At least two deaths have been tied to the storm, when a semi-trailer flipped off a highway bridge and sank in a Wisconsin river. Winter storm warnings were in effect Tuesday for all or parts of 16 states, including most of Maryland, from the upper Midwest to the Mid-Atlantic.
The snow is expected to be wet and heavy, which could weigh down trees and roofs. With highs Wednesday expected to reach slightly above freezing, relatively warm air near the ground can help make flakes thicken and clump together, Zubrick said. Snow can accumulate despite warm surface temperatures if the air aloft is cold enough and precipitation intense enough, he said.
Winds were expected to be blustery, 15 to 25 mph with gusts of 35 mph or more through the day Wednesday.
BGE was mustering 1,500 utility employees and 650 out-of-state workers. Utility officials use storm experiences and predictive algorithms to estimate the magnitude of outages a storm might cause, said BGE spokeswoman Rachael Lighty.
"We can plan as much as we want, but the weather is crazy and it can change at any minute," Lighty said. "We do the best we can, but we definitely hope for the best-case scenario but make sure we're prepared for the worst."
For many in Maryland, memories of lengthy storm-related outages are fresh. A derecho in June left many without power for a week, and superstorm Sandy caused power grid disruptions. But utility officials said tree-trimming efforts and other upgrades could prevent some outages.
"Especially around the Towson area, we've gotten a lot of our aggressive trimming done in a lot of the areas we've experienced problems in the past," said Mike Garzon, BGE's supervisor for customer reliability support in Baltimore County. "We do believe there's going to be a significant improvement in some of these areas."
AAA Mid-Atlantic warned motorists to be aware of potentially hazardous conditions during the Wednesday morning commute . Forecasters said that while roads may be passable in the morning, the evening commute could be more difficult.
"The longer motorists can stay off the roads, the safer it will be and the faster area road crews can clear the roads. Our best advice is to just stay home if possible or take mass transit," said Christine Sarames Delise, a spokeswoman for AAA Mid-Atlantic. "If you do have to drive, understanding how to safely navigate your vehicle during this type of weather will improve your safety and reduce your risk of a crash."
Dangerous travel could prompt area schools to close. McDaniel College decided Tuesday afternoon to close its Westminster campus Wednesday.
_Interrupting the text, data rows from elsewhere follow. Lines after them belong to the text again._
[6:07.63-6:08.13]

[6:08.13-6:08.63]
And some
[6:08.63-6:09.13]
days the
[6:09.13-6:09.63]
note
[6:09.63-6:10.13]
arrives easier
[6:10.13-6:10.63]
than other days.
A spokeswoman for Howard County Superintendent Renee Foose said the district would announce a decision on whether to close schools by 5:30 a.m.
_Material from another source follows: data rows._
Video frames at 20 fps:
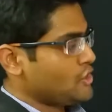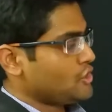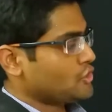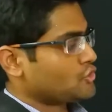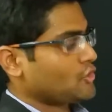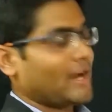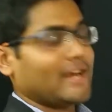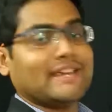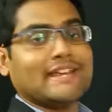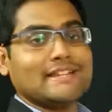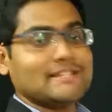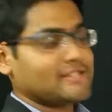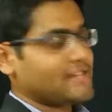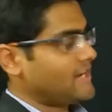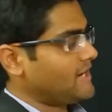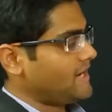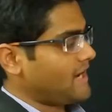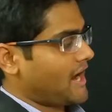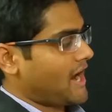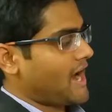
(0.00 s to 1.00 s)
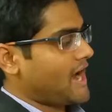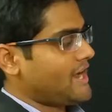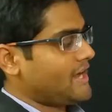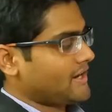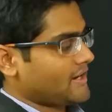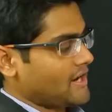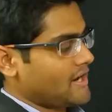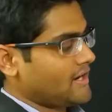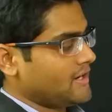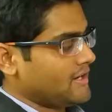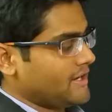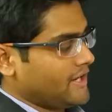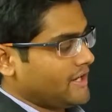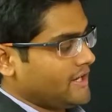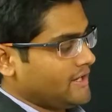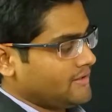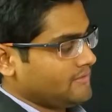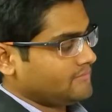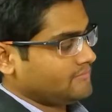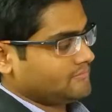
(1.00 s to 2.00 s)
So I can say I run
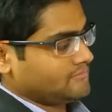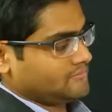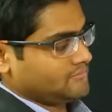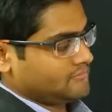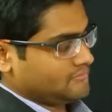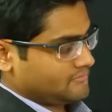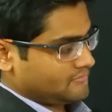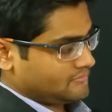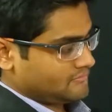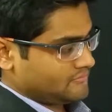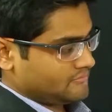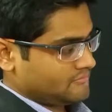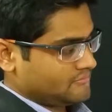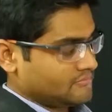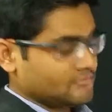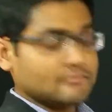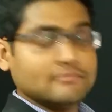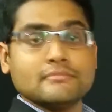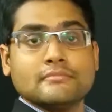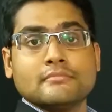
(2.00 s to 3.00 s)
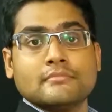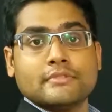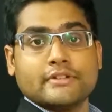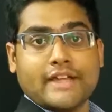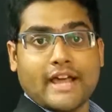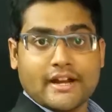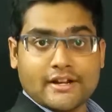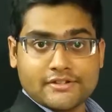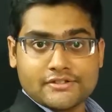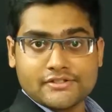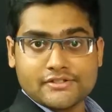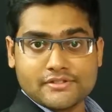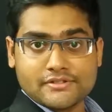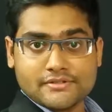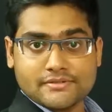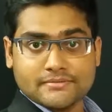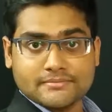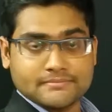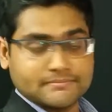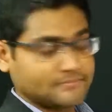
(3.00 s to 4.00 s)
in
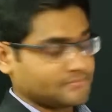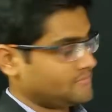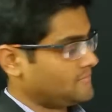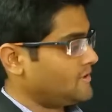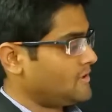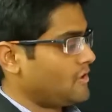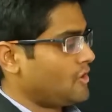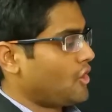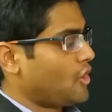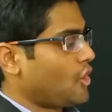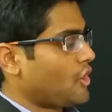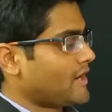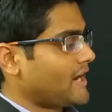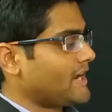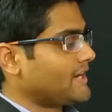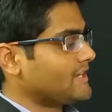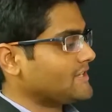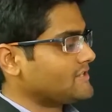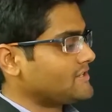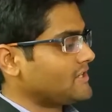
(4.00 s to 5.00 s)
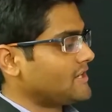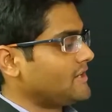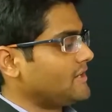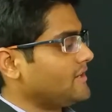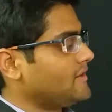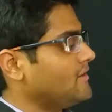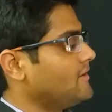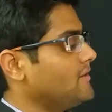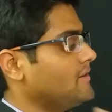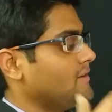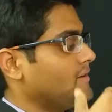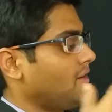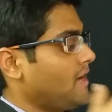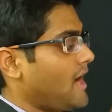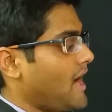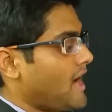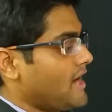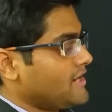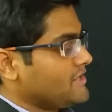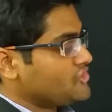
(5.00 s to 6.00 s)
terrace, or I can say
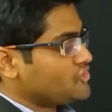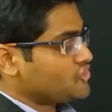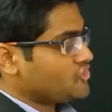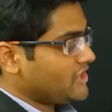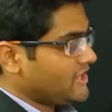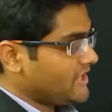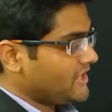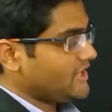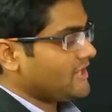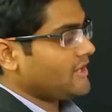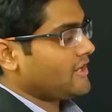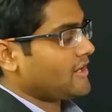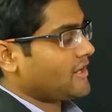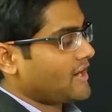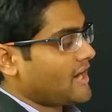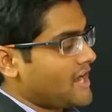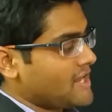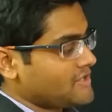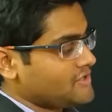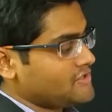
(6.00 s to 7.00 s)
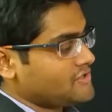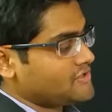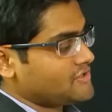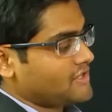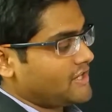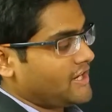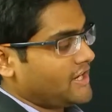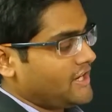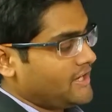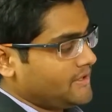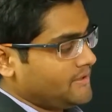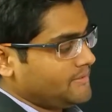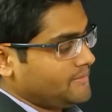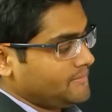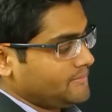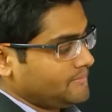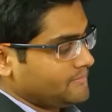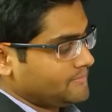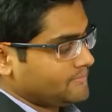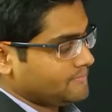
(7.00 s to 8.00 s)
she runs
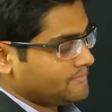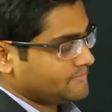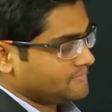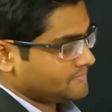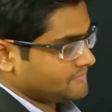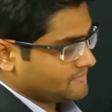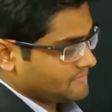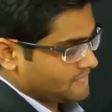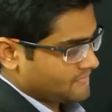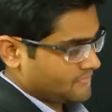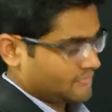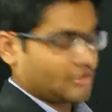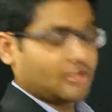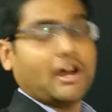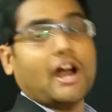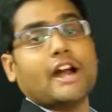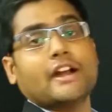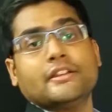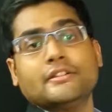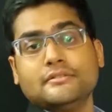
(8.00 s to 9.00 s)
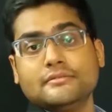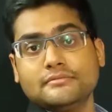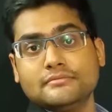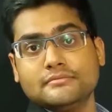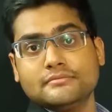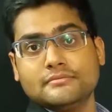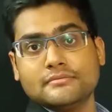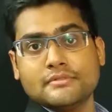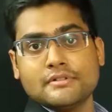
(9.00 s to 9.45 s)
in the garden.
At Baltimore-Washington International Thurgood Marshall Airport, snow-removal crews that included airport employees and contractors were at the ready to clear runways and other surfaces. Airport officials urged travelers to check with airlines before heading to the airport Wednesday, warning of the possibility of delays or cancellations.
About three dozen flights to and from BWI had been canceled by Tuesday evening as the storm approached, according to airline statistics website FlightAware.com.
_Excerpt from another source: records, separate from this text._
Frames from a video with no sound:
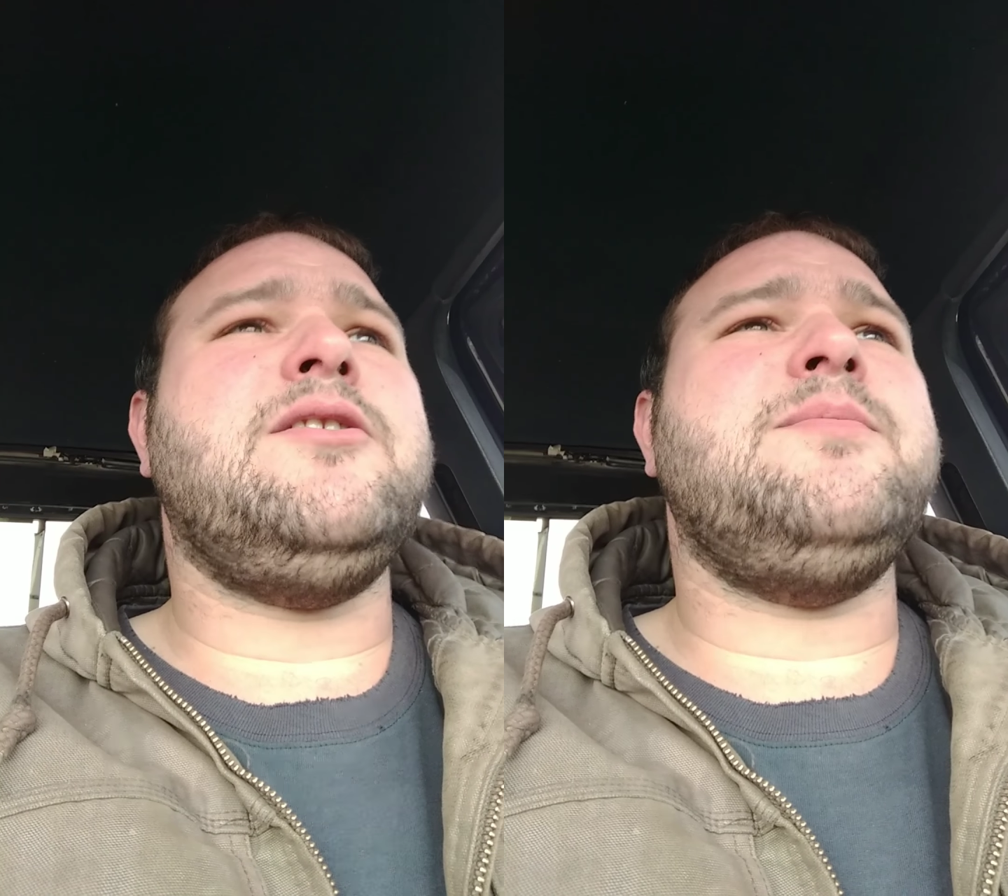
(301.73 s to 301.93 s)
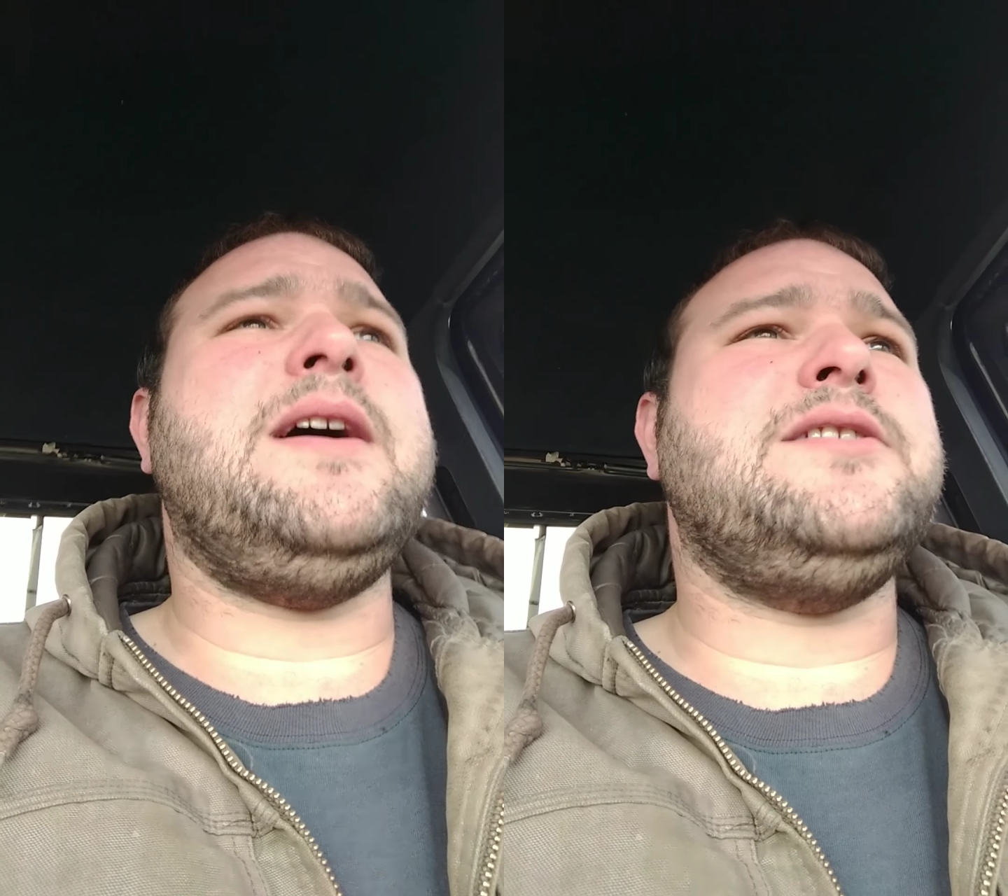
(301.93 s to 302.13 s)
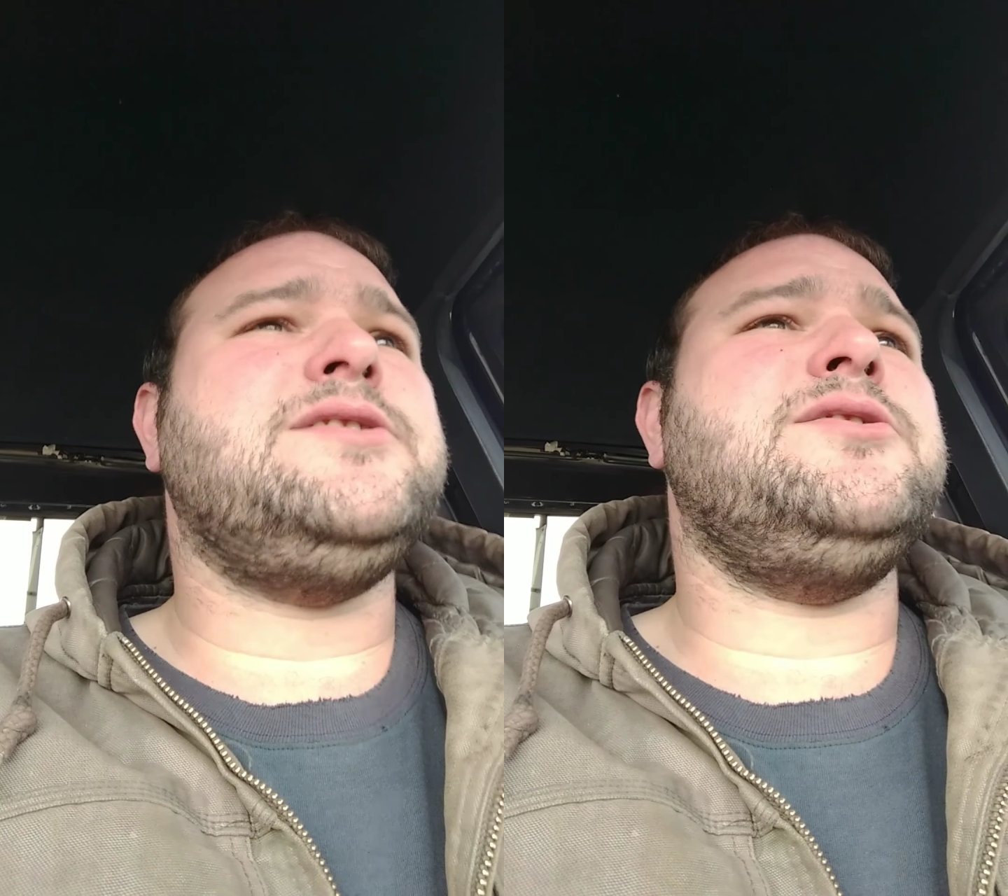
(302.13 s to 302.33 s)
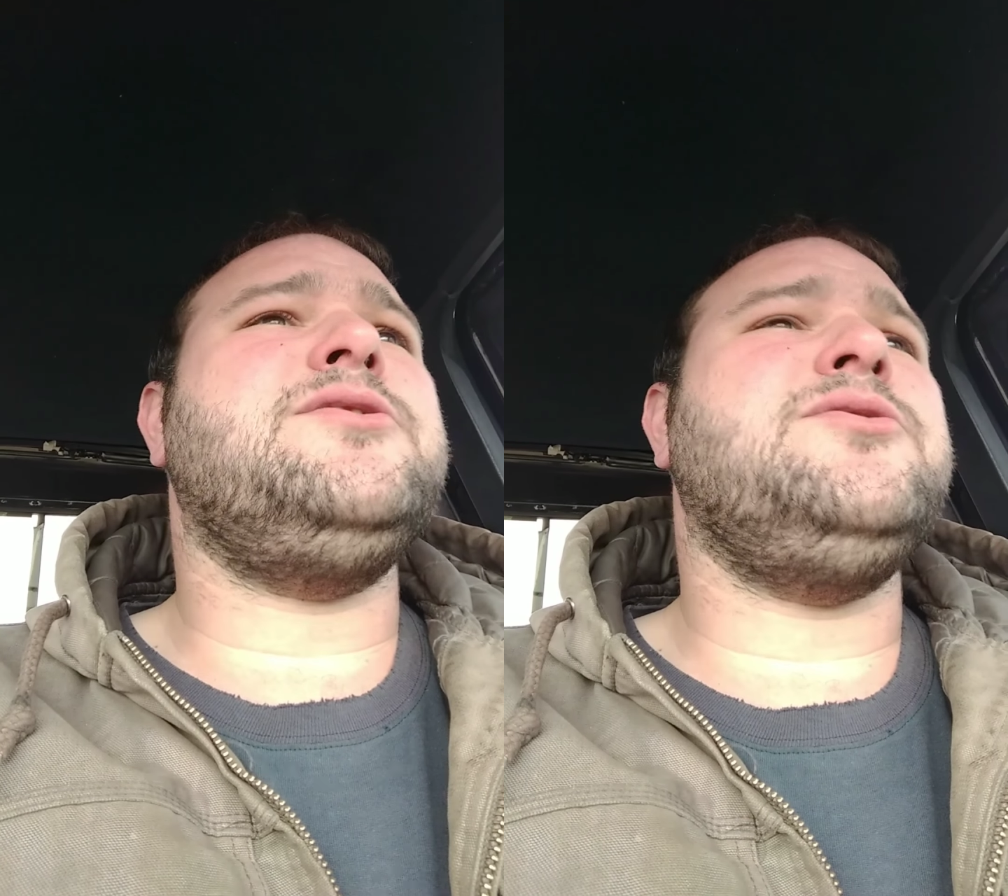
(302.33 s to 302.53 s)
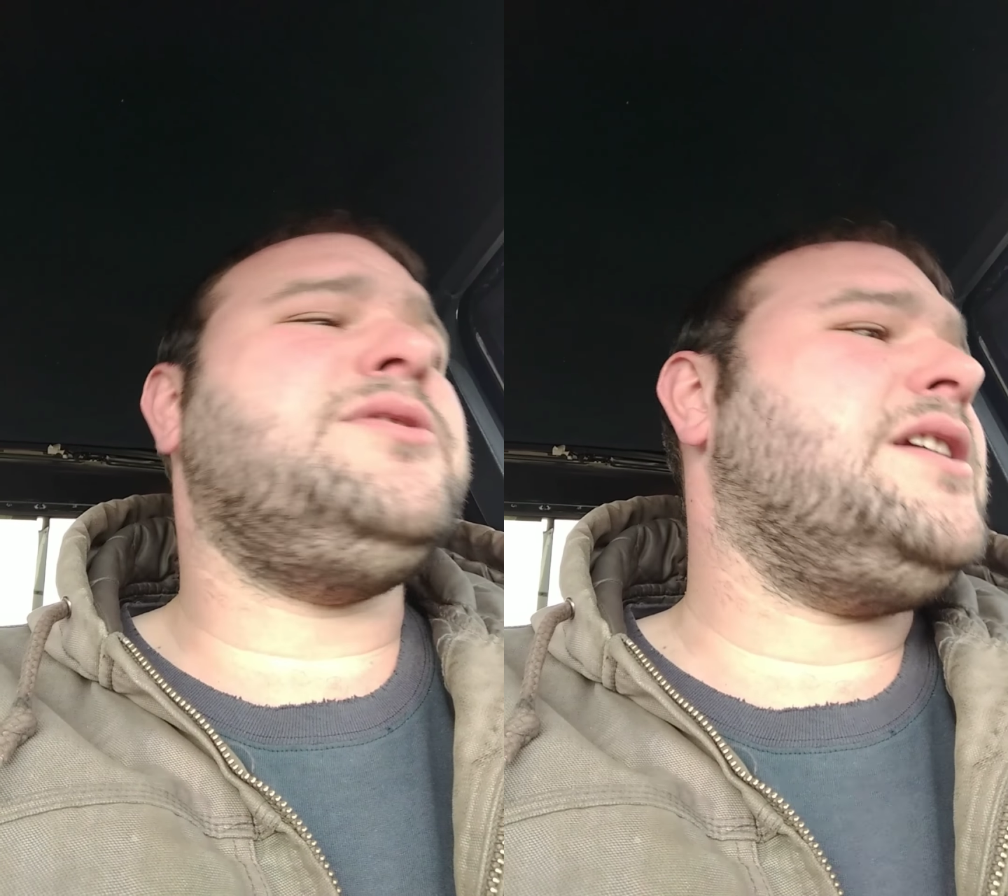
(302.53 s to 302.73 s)
or bouncing or
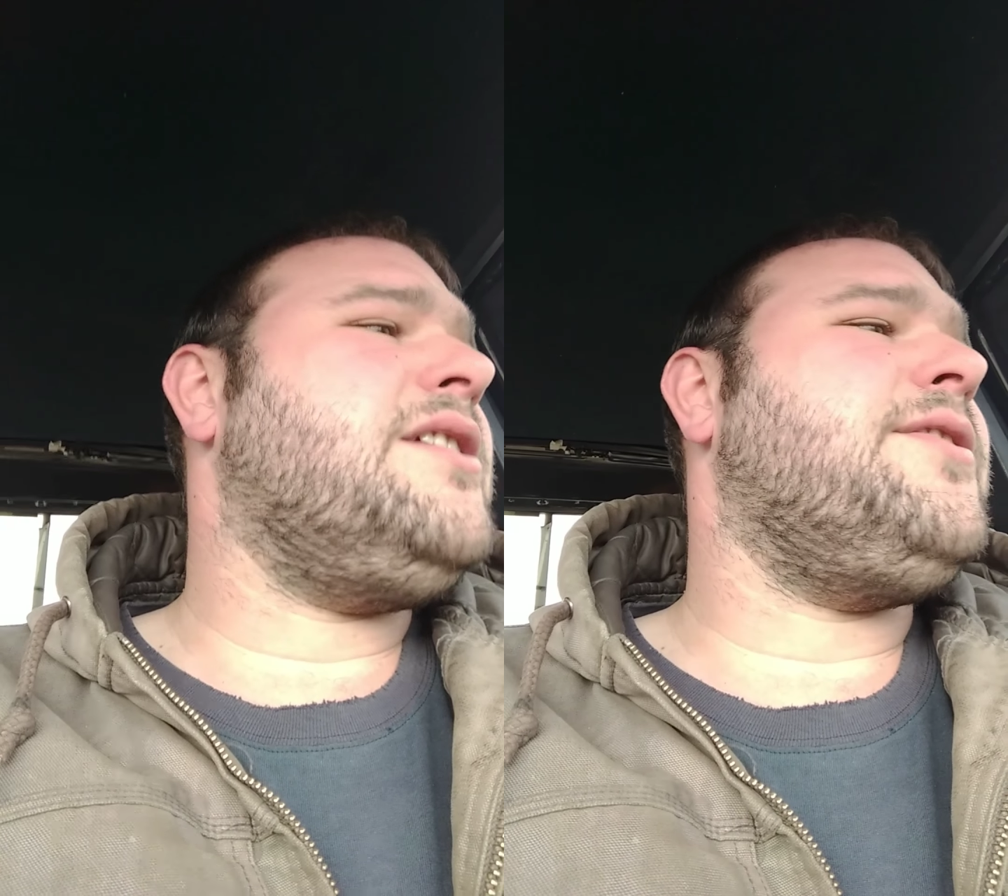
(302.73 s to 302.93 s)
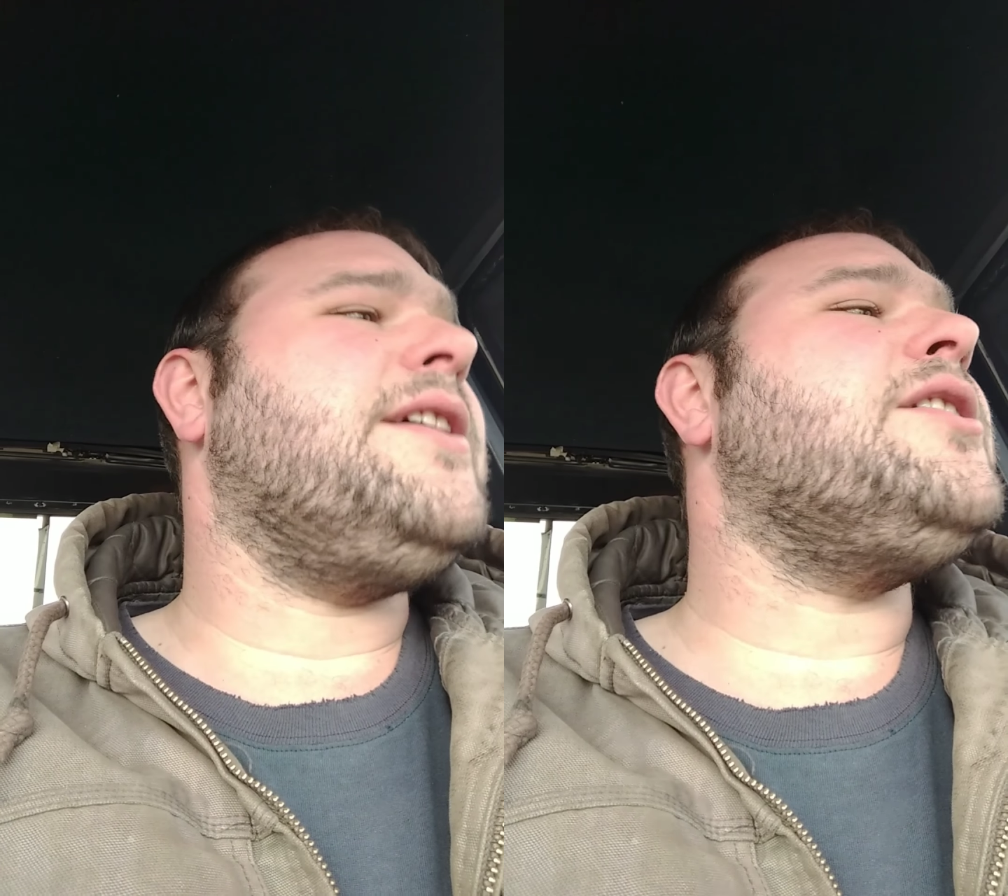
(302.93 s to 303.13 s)
doing anything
Road crews were preparing for their first major challenge of the season on Maryland highways. Drivers were urged to stay at least five car lengths behind plows.
"After numerous squalls with minimal snow accumulation in the metropolitan areas, many drivers may have become complacent in preparing for driving in winter weather," said state highway administrator Melinda B. Peters. "If predictions are correct, everyone will need to be alert and prepared."
This winter, 4.8 inches of snow have fallen at BWI, compared with 18 to 20 inches in a typical winter.
Any snow that accumulates isn't expected to stick around for long. Temperatures were forecast to reach highs in the 40s after the storm and into the 50s by early next week.
Reuters and Baltimore Sun Media Group reporters Jon Meoli and Luke Lavoie contributed to this article.